The lust of the eyes has been a downfall for myriad throngs of every tribe and tongue traveling the broad road to destruction (c.f. Matt. 7:13-14). “You will be ever hearing but never understanding; you will be ever seeing but never perceiving. For this people’s heart has become calloused; they hardly hear with their ears, and they have closed their eyes. Otherwise they might see with their eyes, hear with their ears, understand with their hearts and turn, and I would heal them.” (Matt. 13:14-15)
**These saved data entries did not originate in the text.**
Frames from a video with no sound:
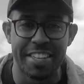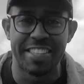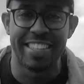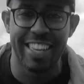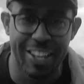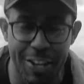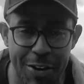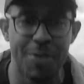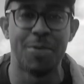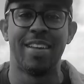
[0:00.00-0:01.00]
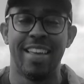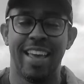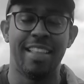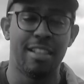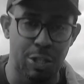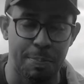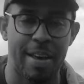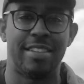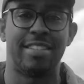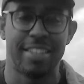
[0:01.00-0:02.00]
see you in the
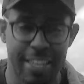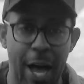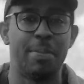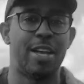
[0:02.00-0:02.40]
space. God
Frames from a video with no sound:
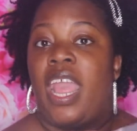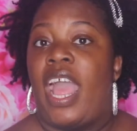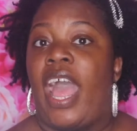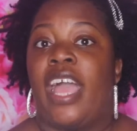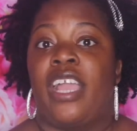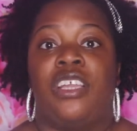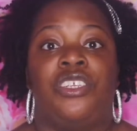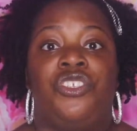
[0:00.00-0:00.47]

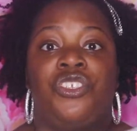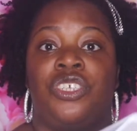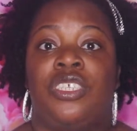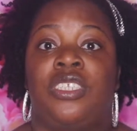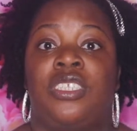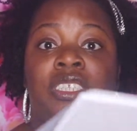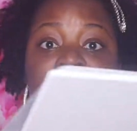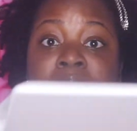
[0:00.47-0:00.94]
I could
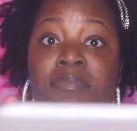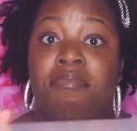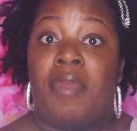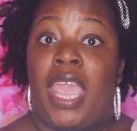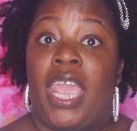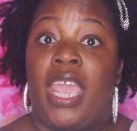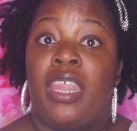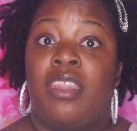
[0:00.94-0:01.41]
just
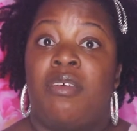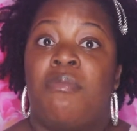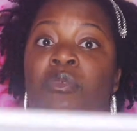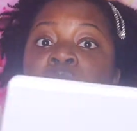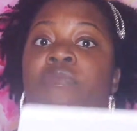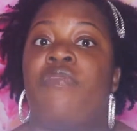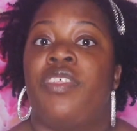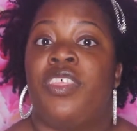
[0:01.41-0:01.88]
hand them
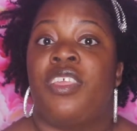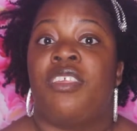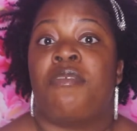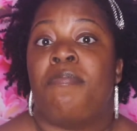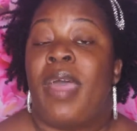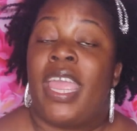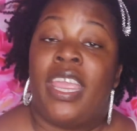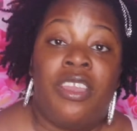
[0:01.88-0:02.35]
over this
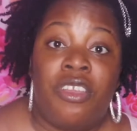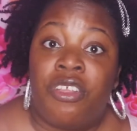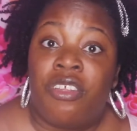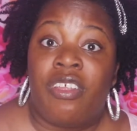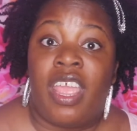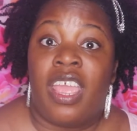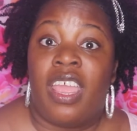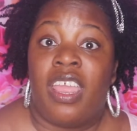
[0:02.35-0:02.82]

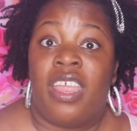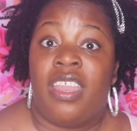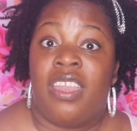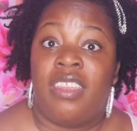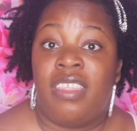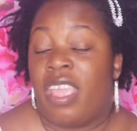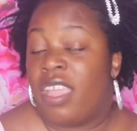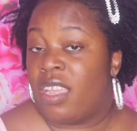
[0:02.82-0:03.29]
binder
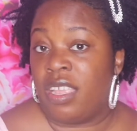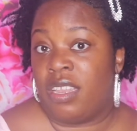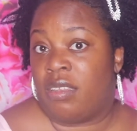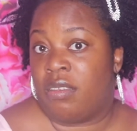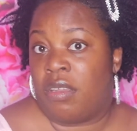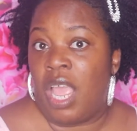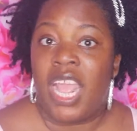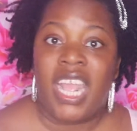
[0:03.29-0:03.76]
and they
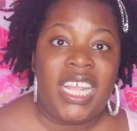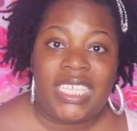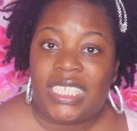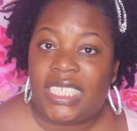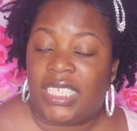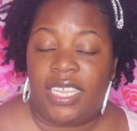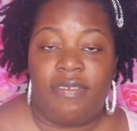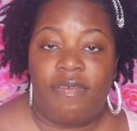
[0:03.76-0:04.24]
can
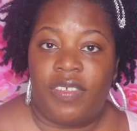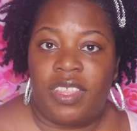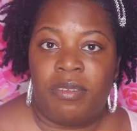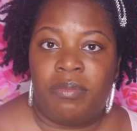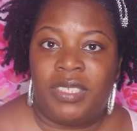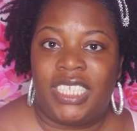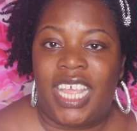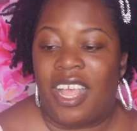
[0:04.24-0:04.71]
see for
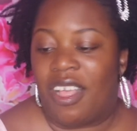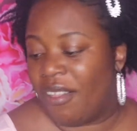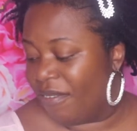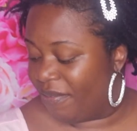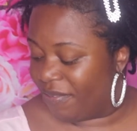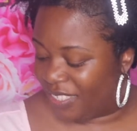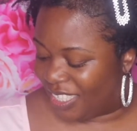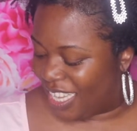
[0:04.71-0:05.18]

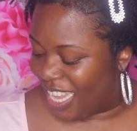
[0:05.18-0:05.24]
themselves.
A vision-impaired person has much more appreciation for sight than the person for whom sight is normal, and perhaps not unappreciated but under-valued. A person whose vision has been restored has far greater appreciation for sight than the person who has never experienced this loss. So, the blind man: “One thing I do know. I was blind but now I see!” (John 9:25) And so also for those whose hearts were once greatly darkened within. In this respect, Paul says “I pray that the eyes of your heart may be enlightened.” (Eph. 1:18a; cf. Psa. 119:18-19)

There are five senses, and a sixth. The man of the flesh calls this the sixth intuition, and it is occasionally present in the gestalt of human perception. Of this man, not first in judgment but offered potentially as mercy, Paul says, “The person without the Spirit does not accept the things that come from the Spirit of God but considers them foolishness, and cannot understand them because they are discerned only through the Spirit.” (1 Cor. 2:14)

The born-again man (cf. John 3:5-7) knows that this sixth-sense is the seven-fold Spirit of God (cf. Isa. 11:2-3), and that it is ever-present in his daily life, only a prayer away. Paul adds, “So I say, live by the Spirit, and you will not gratify the desires of the sinful nature. For the sinful nature desires what is contrary to the Spirit, and the Spirit what is contrary to the sinful nature. They are in conflict with each other, so that you do not do what you want. But if you are led by the Spirit, you are not under law.” (Gal. 5:16-18)

Jesus, master of light, who is light (cf. John 1:4), says “I am the light of the world. Whoever follows me will never walk in darkness, but will have the light of life.” (John 8:12) And his beloved acolyte adjures us, “But if we walk in the light, as he is in the light, we have fellowship with one another, and the blood of Jesus, his Son, purifies us from all sin.” (1 John 1:7)

May we all walk increasingly in the light we’ve been given, as we “Grow in the grace and knowledge of our Lord and Savior Jesus Christ.” (2 Pet. 3:18)

Q. What (who) is the light that lights my path?

*James Conrad, “The Heart of Darkness,” 1899.